■ Your task:
Give the records below again in full, exactly as written, but without any images.

■ Data section:
*** Begin section ***

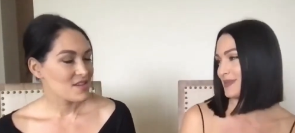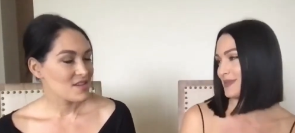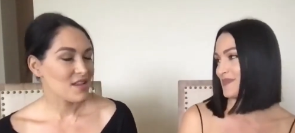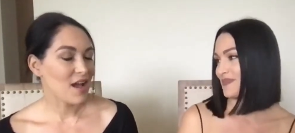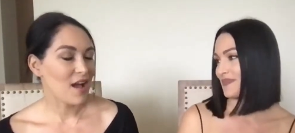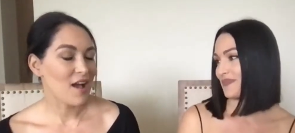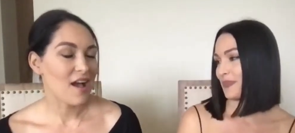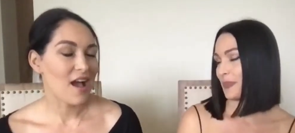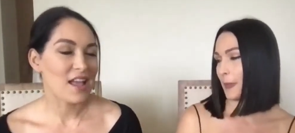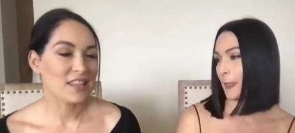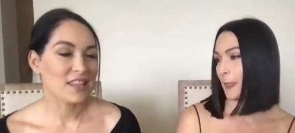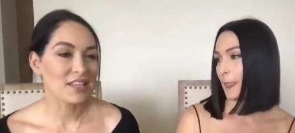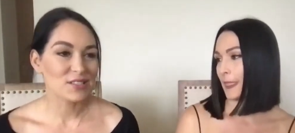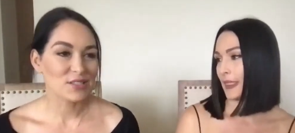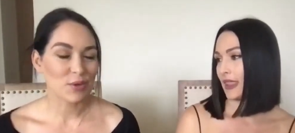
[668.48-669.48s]
Speaker 1: Yeah. I
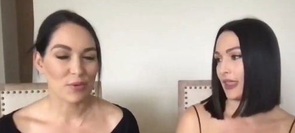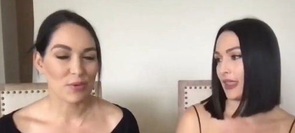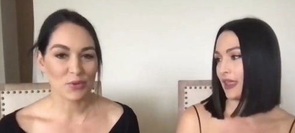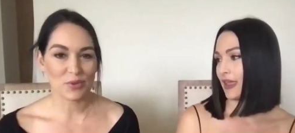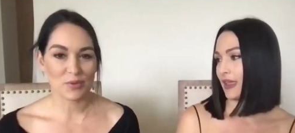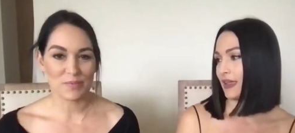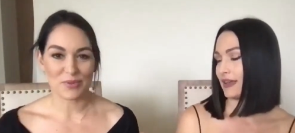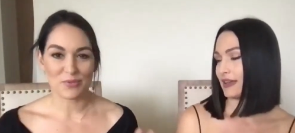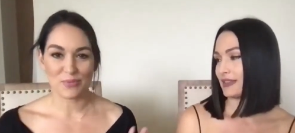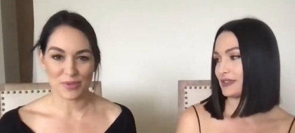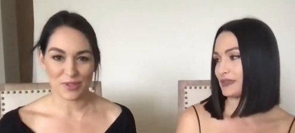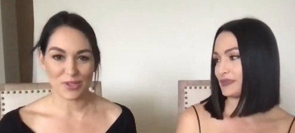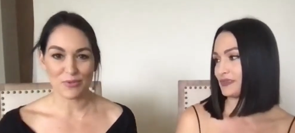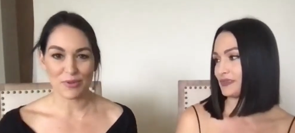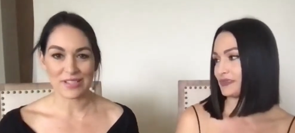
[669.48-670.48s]
think someone who would be
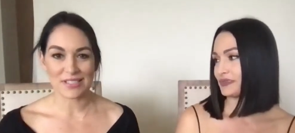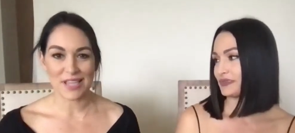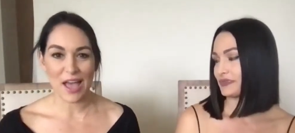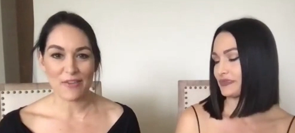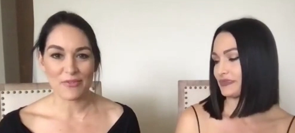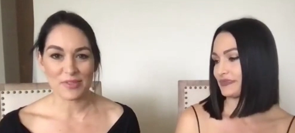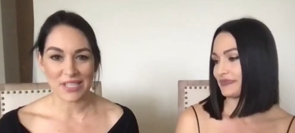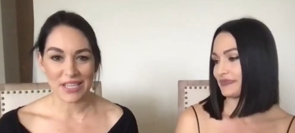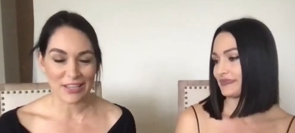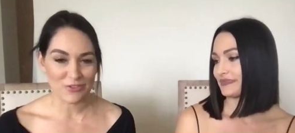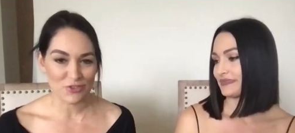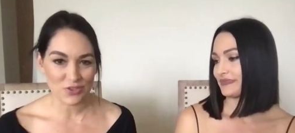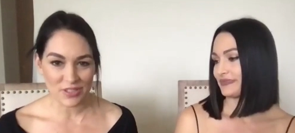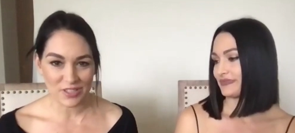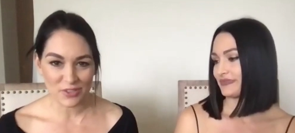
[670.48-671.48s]
really great to have is
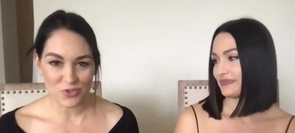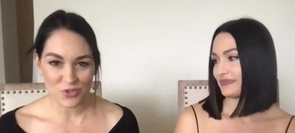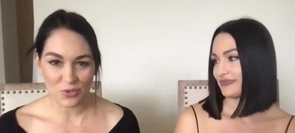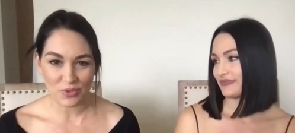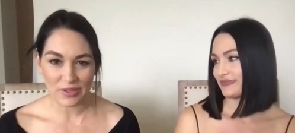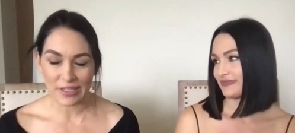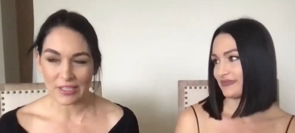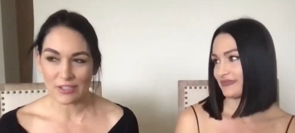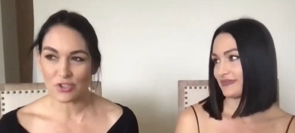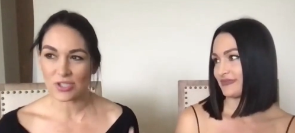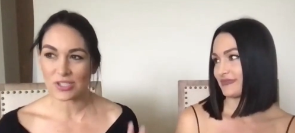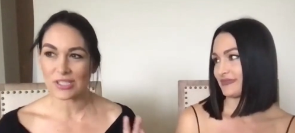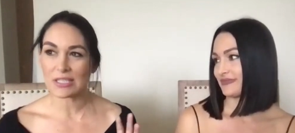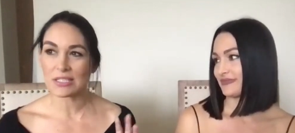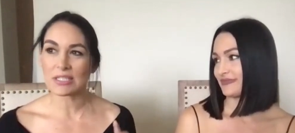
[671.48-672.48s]
Angelina Jolie.
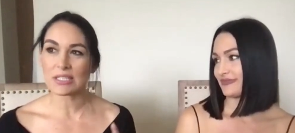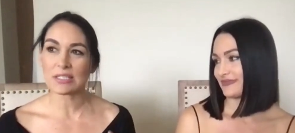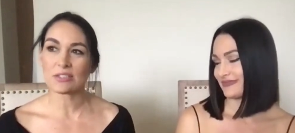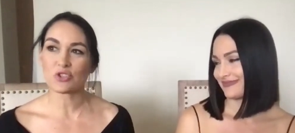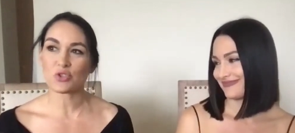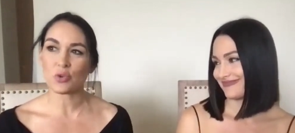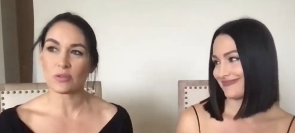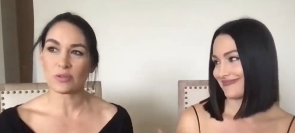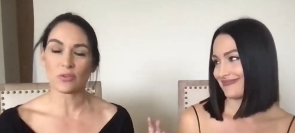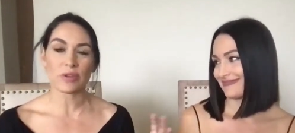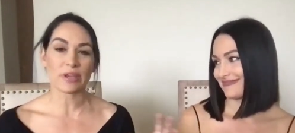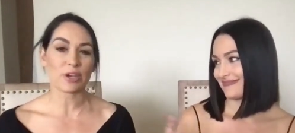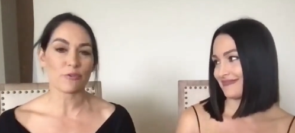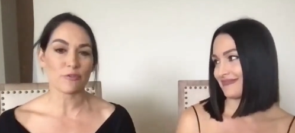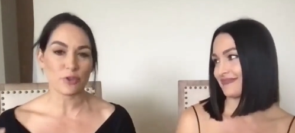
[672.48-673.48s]
She does these short little
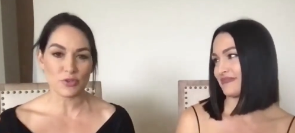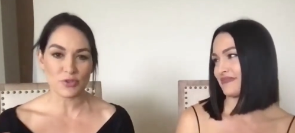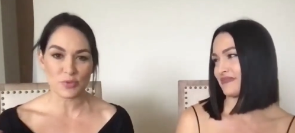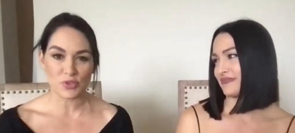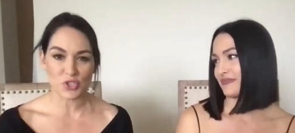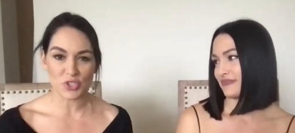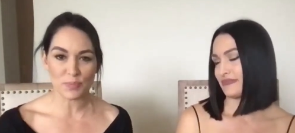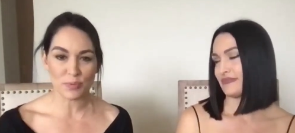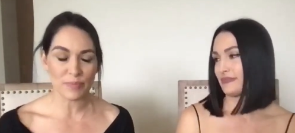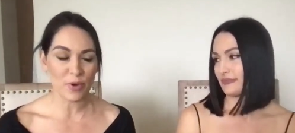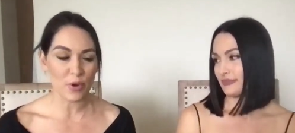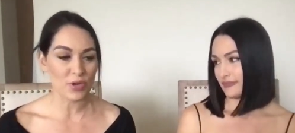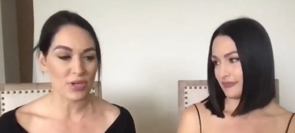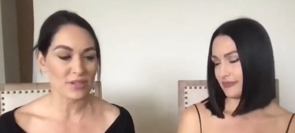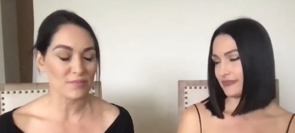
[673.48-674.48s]
interviews when she's
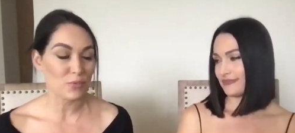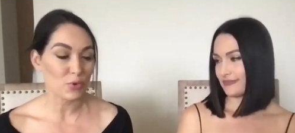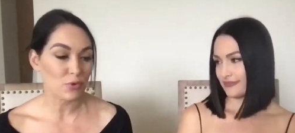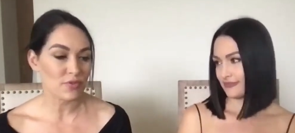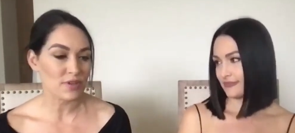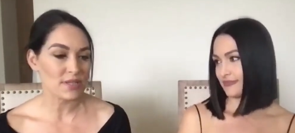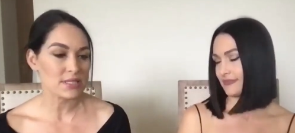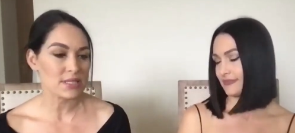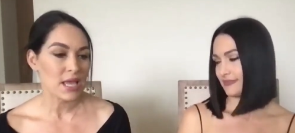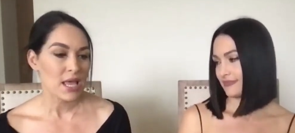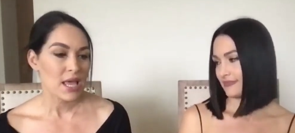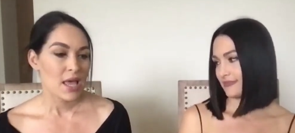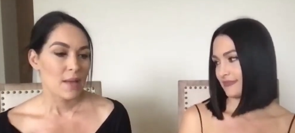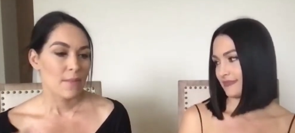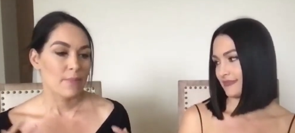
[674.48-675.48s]
promoting movies,
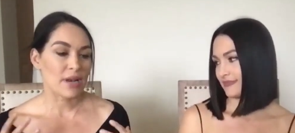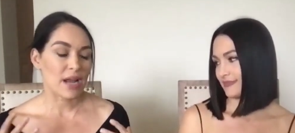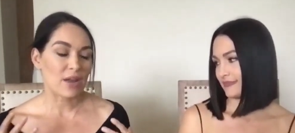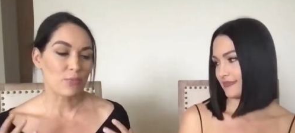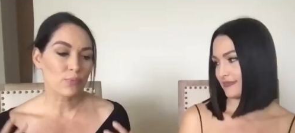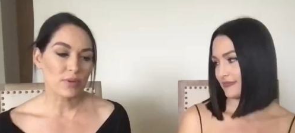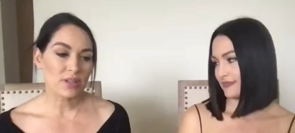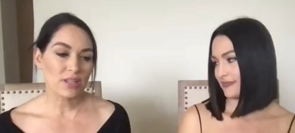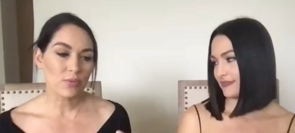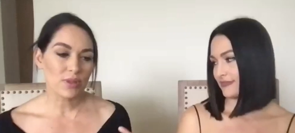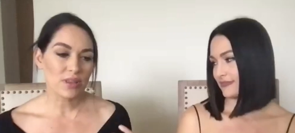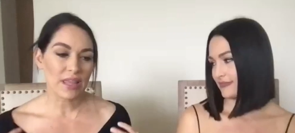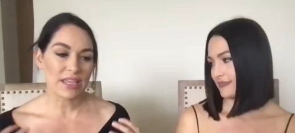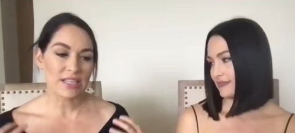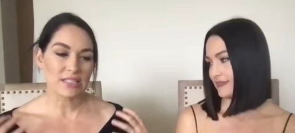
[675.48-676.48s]
but I really
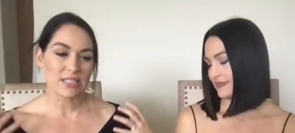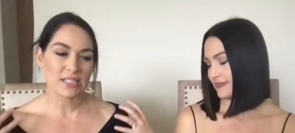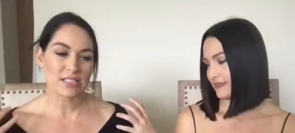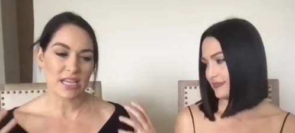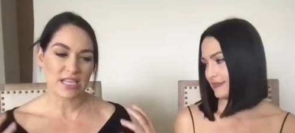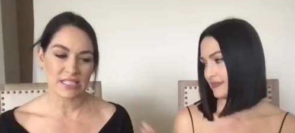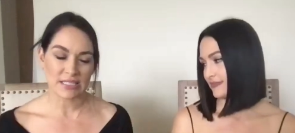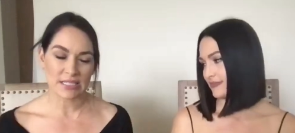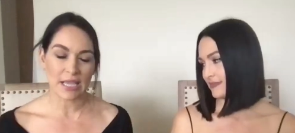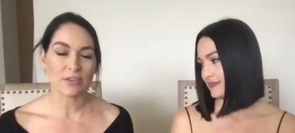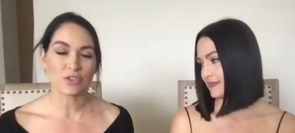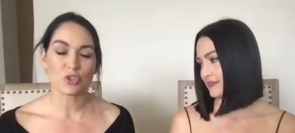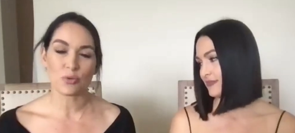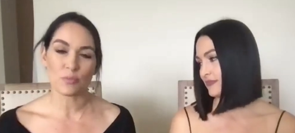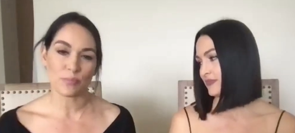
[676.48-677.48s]
would like to
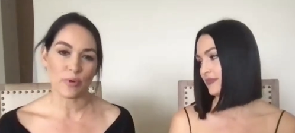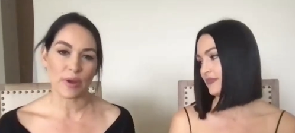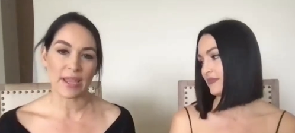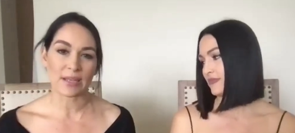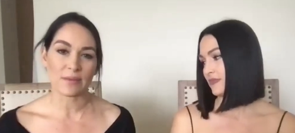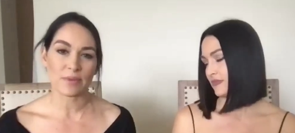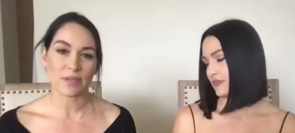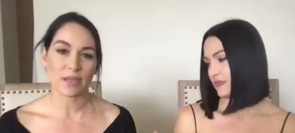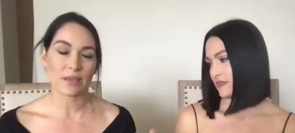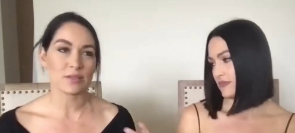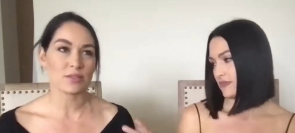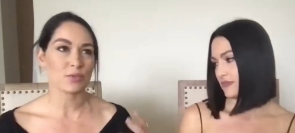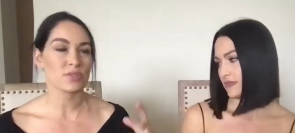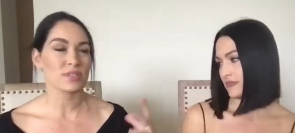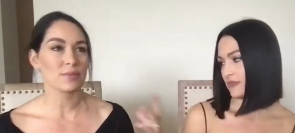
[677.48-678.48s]
dissect her brain,
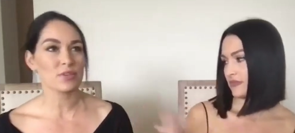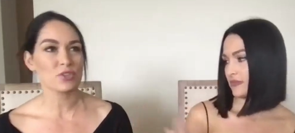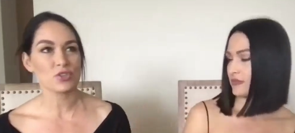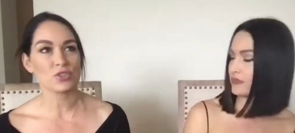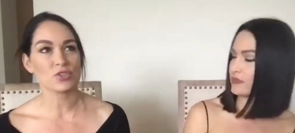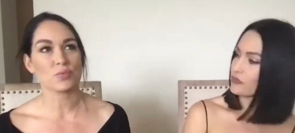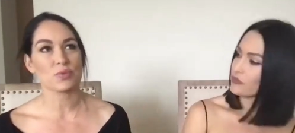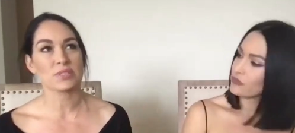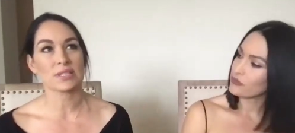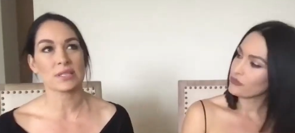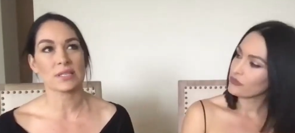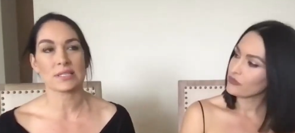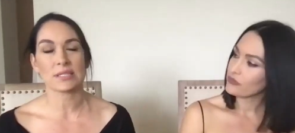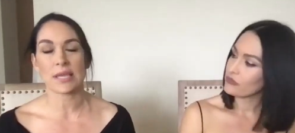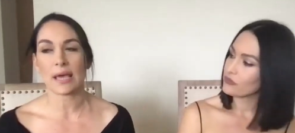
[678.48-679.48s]
because there's something she just
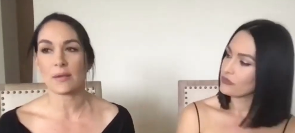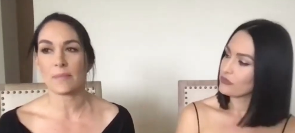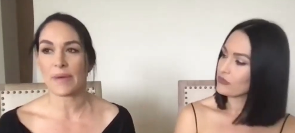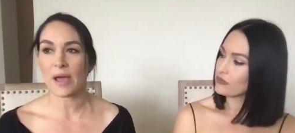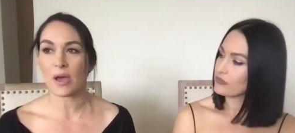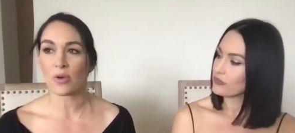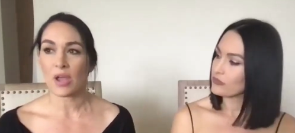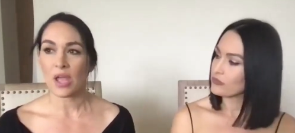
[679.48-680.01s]
recently said about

*** End section ***

■ Reply:
[668.48-669.48s]
Speaker 1: Yeah. I
[669.48-670.48s]
think someone who would be
[670.48-671.48s]
really great to have is
[671.48-672.48s]
Angelina Jolie.
[672.48-673.48s]
She does these short little
[673.48-674.48s]
interviews when she's
[674.48-675.48s]
promoting movies,
[675.48-676.48s]
but I really
[676.48-677.48s]
would like to
[677.48-678.48s]
dissect her brain,
[678.48-679.48s]
because there's something she just
[679.48-680.01s]
recently said about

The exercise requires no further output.